Senior Security Engineer

We’re living at the dawn of a borderless world, but most people still don't have the tools needed to engage in critical high-trust services including everything from access to financial services, to sharing assets in peer-to-peer marketplaces, and even managing talent. At MetaMap, our work is centered on addressing this gap by building an identity data protocol that surfaces merits in the form of legal, financial, and work data. We’re energized by the unlimited potential that comes from this collective coordination, the removal of barriers to access, and the future we’re building towards — one that is interconnected and equitable. If you believe in our mission to help unlock borderless growth too, come join the MetaMap team!

About the Role :

As a Senior Security Engineer, you will lead and manage a variety of projects in MetaMap's Cybersecurity team. In this role, you will introduce new security services, technologies, and technical solutions to secure MetaMap Application & infrastructure.

What You'll Do :

• Implement best practices and tools for secure SDLC: SAST, DAST, SCA, etc.
• Review and develop security architecture for new features and products
• Conduct manual and automated source code reviews
• Carry out manual security assessment and automated scans for web applications and network services
• Implement best security practices for AWS cloud infrastructure
• Harden the infrastructure at the database and network levels
• Report security bugs and help other teams deliver fixes
• Own the vulnerability management process for instances and images
• Respond to security incidents and data breaches

Skills & Experience :

• At least 6 years of relevant experience
• You have in-depth experience as a security engineer at a scaling startup
• Strong knowledge of OWASP Top 10 risks, discovery and exploitation techniques for them
• Strong knowledge of AWS environments and their security tools
• Strong knowledge of cryptographic concepts like encryption, hashing, digital signature, etc
• Knowledge of the following concepts, protocols, and standards SSO, Auth2.0, SAML, OIDC, etc
• Knowledge of endpoint and server operating systems (e.g., Windows, macOS, Linux) and relevant security risks, controls, and vulnerabilities
• Familiarity with enterprise security tools (antivirus, firewalls, email monitoring, two-factor authentication, SIEM, IDS/IPS, etc.)
• Familiarity with vulnerability management concepts, such as CVE and CVSS
• Knowledge of engineering controls for the the frameworks and standards like SOC 2 Type II, ISO 27001, CIS Benchmark

MetaMap is building tools that power a borderless world where everyone has equal access to opportunity based on their merits. As a proud equal opportunity employer, we live by these same values, celebrate diversity, and are committed to creating an inclusive environment for all of our employees. We are also committed to a fair and inclusive interview experience, including providing reasonable accommodations to disabled applicants throughout the recruitment process. We encourage applicants to share any needed accommodations with their recruiter, who will treat these requests as confidentially as possible. 

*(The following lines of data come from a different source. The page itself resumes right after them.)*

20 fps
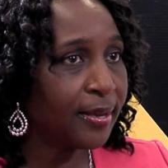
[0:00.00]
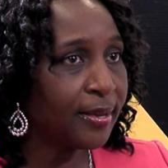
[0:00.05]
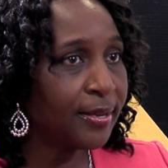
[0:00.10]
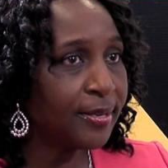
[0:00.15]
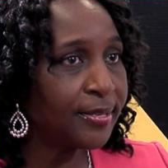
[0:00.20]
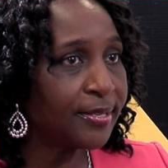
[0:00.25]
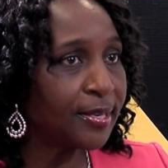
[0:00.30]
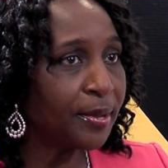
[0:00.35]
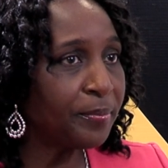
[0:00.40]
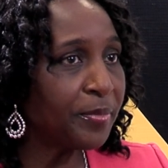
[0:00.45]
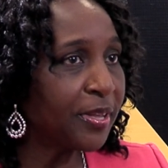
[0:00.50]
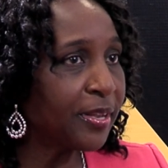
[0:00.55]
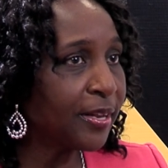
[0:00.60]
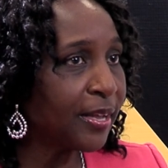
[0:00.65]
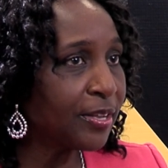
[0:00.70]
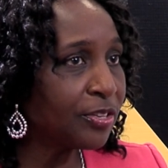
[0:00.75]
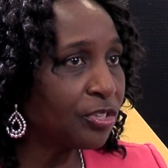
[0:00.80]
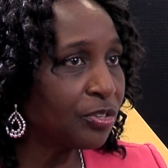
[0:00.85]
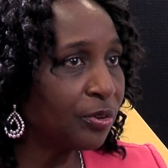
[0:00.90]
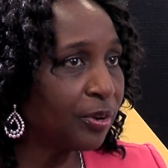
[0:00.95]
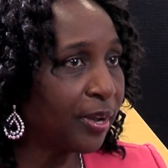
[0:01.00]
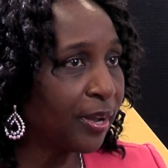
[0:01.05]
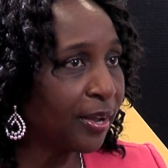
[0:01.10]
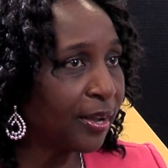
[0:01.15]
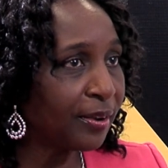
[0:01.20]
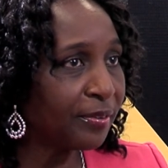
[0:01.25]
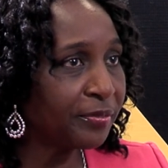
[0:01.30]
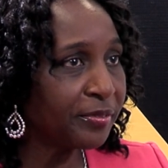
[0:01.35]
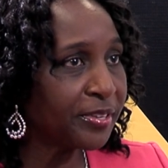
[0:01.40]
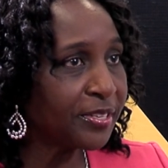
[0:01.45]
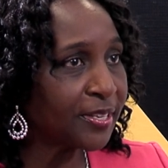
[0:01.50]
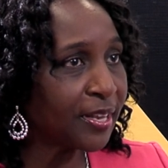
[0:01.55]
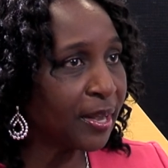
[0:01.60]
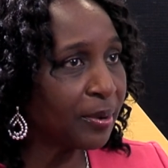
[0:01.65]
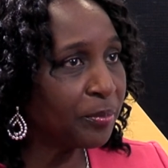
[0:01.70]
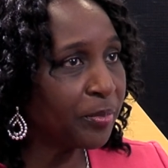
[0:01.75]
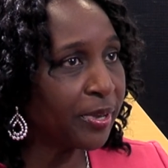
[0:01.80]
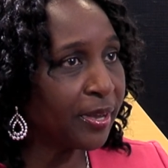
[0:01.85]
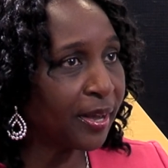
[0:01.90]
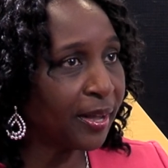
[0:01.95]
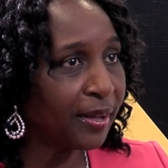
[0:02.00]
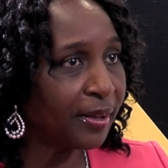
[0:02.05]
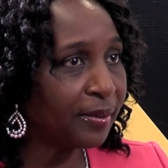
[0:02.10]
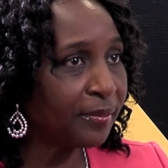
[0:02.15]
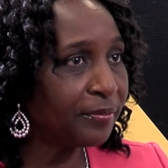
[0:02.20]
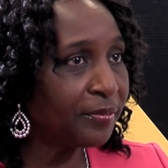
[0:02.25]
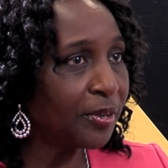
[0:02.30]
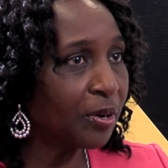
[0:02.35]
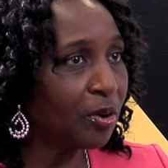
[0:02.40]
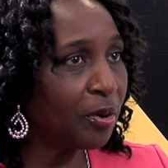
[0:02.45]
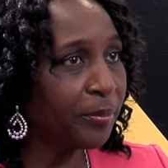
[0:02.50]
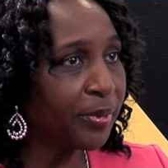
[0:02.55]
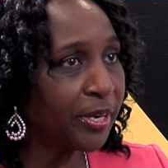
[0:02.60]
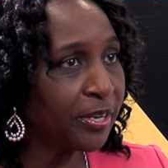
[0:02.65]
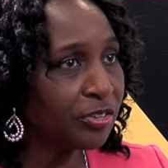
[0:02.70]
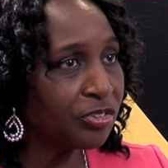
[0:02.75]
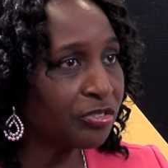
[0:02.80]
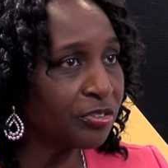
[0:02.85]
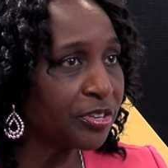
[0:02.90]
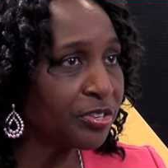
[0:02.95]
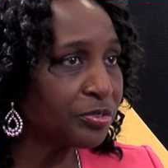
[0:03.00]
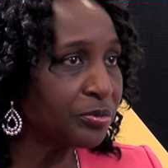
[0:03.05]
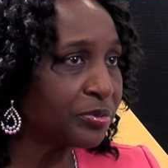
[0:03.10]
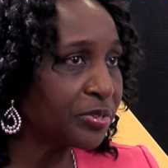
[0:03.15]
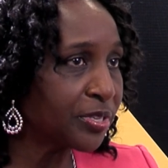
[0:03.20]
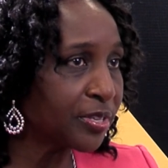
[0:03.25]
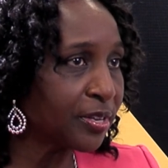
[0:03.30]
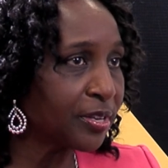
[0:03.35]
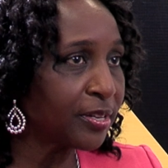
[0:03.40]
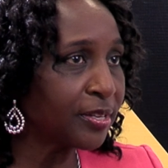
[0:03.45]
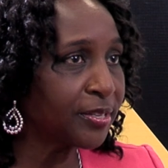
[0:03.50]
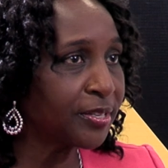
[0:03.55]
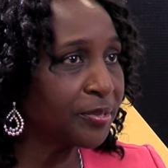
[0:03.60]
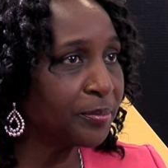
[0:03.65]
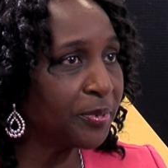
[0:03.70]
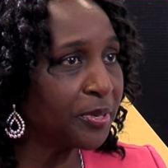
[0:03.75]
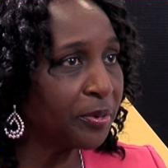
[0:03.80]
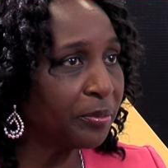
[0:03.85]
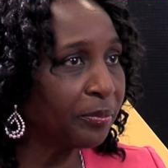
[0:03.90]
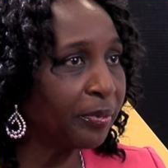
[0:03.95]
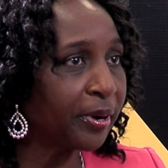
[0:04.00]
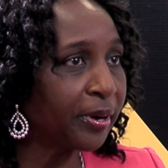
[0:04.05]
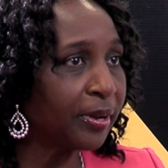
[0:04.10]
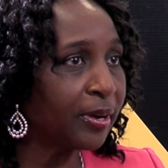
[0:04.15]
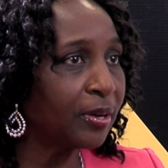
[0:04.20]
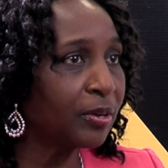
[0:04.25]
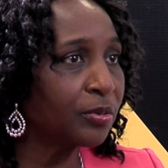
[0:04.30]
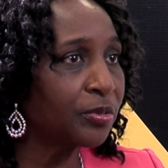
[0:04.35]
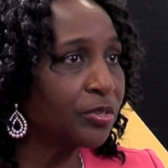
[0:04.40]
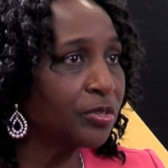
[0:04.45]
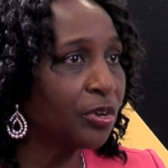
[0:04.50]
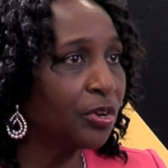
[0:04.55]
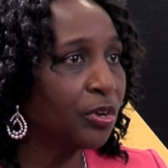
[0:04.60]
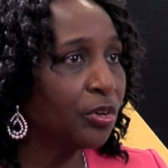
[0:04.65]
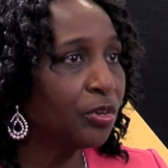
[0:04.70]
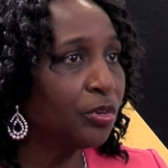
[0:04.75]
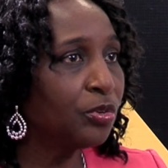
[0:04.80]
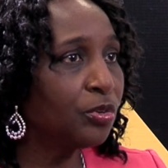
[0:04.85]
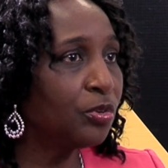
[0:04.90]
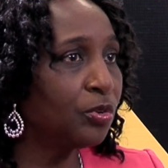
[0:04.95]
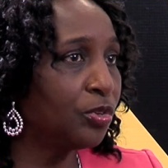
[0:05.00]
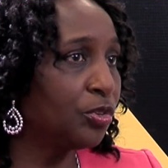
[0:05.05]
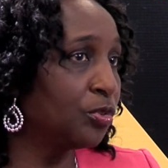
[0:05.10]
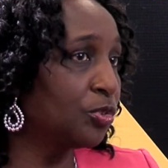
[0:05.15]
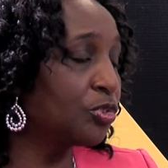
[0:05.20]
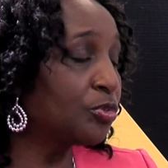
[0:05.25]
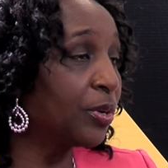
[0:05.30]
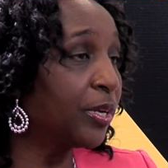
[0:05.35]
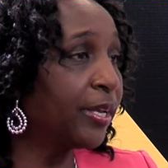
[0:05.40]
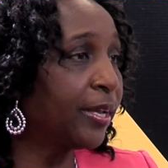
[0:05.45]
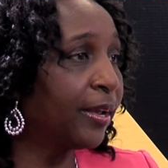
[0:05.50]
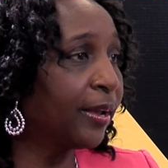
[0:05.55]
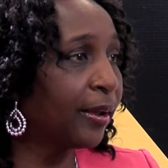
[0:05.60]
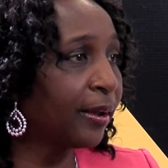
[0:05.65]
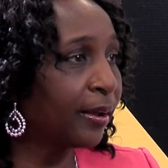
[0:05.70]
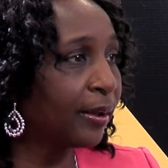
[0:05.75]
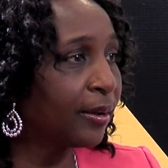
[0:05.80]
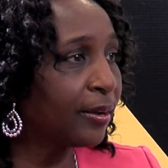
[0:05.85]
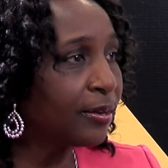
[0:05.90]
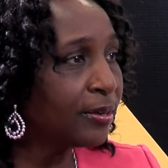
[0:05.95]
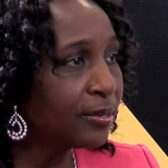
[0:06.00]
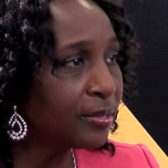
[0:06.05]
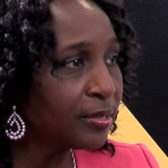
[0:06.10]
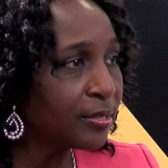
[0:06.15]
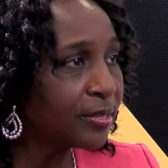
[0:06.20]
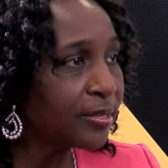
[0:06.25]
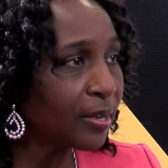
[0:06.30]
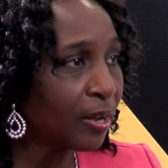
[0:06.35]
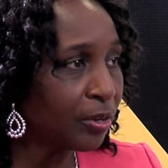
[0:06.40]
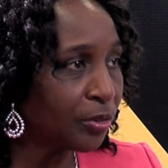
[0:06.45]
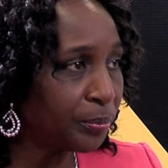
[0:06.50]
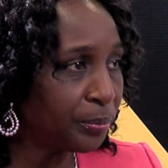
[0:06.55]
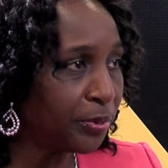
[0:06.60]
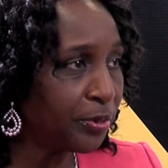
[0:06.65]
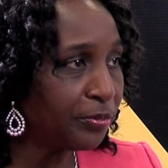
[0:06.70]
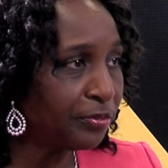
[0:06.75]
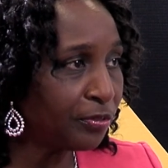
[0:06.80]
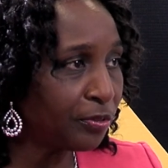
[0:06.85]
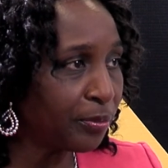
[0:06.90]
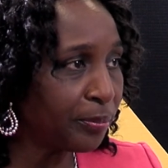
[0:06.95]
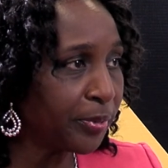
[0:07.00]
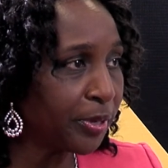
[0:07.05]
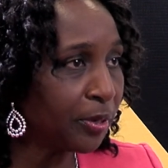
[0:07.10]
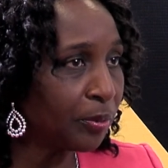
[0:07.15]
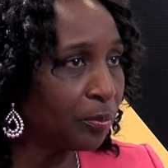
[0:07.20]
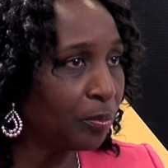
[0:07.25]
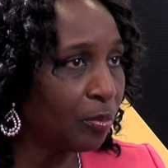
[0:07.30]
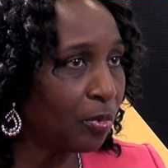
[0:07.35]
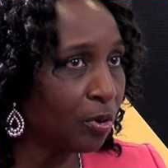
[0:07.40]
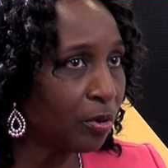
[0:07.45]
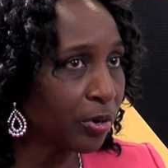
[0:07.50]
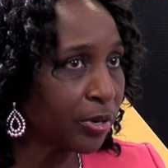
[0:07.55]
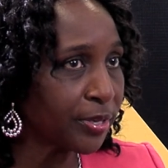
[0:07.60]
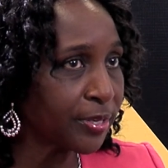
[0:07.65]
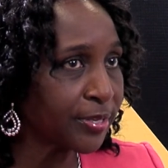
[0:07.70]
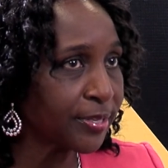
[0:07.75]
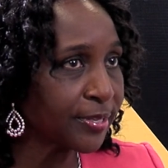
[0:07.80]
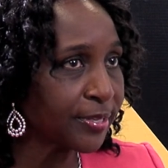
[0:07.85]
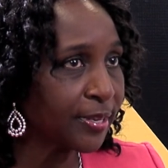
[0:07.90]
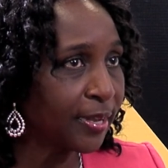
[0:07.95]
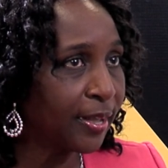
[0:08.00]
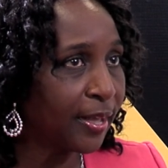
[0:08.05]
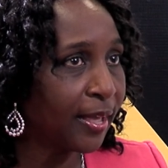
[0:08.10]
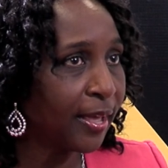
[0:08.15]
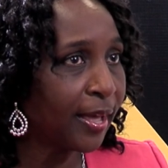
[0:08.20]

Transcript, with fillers: It's something that you hear every time we have the common entrance results being read out. You usually hear girls outperforming boys.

We evaluate all employees and job applicants consistently, without regard to race, color, religion, sex (including pregnancy, gender identity, and sexual orientation), parental status, national origin, age, disability, genetic information (including family medical history), political affiliation, military service, or any other legally protected class. All employment decisions including the decision to hire, promote, discipline, or discharge, will be based on merit, competence, performance, and business needs. Additionally, we consider qualified applicants with criminal histories for employment on our team, and always assess candidates on an individualized basis.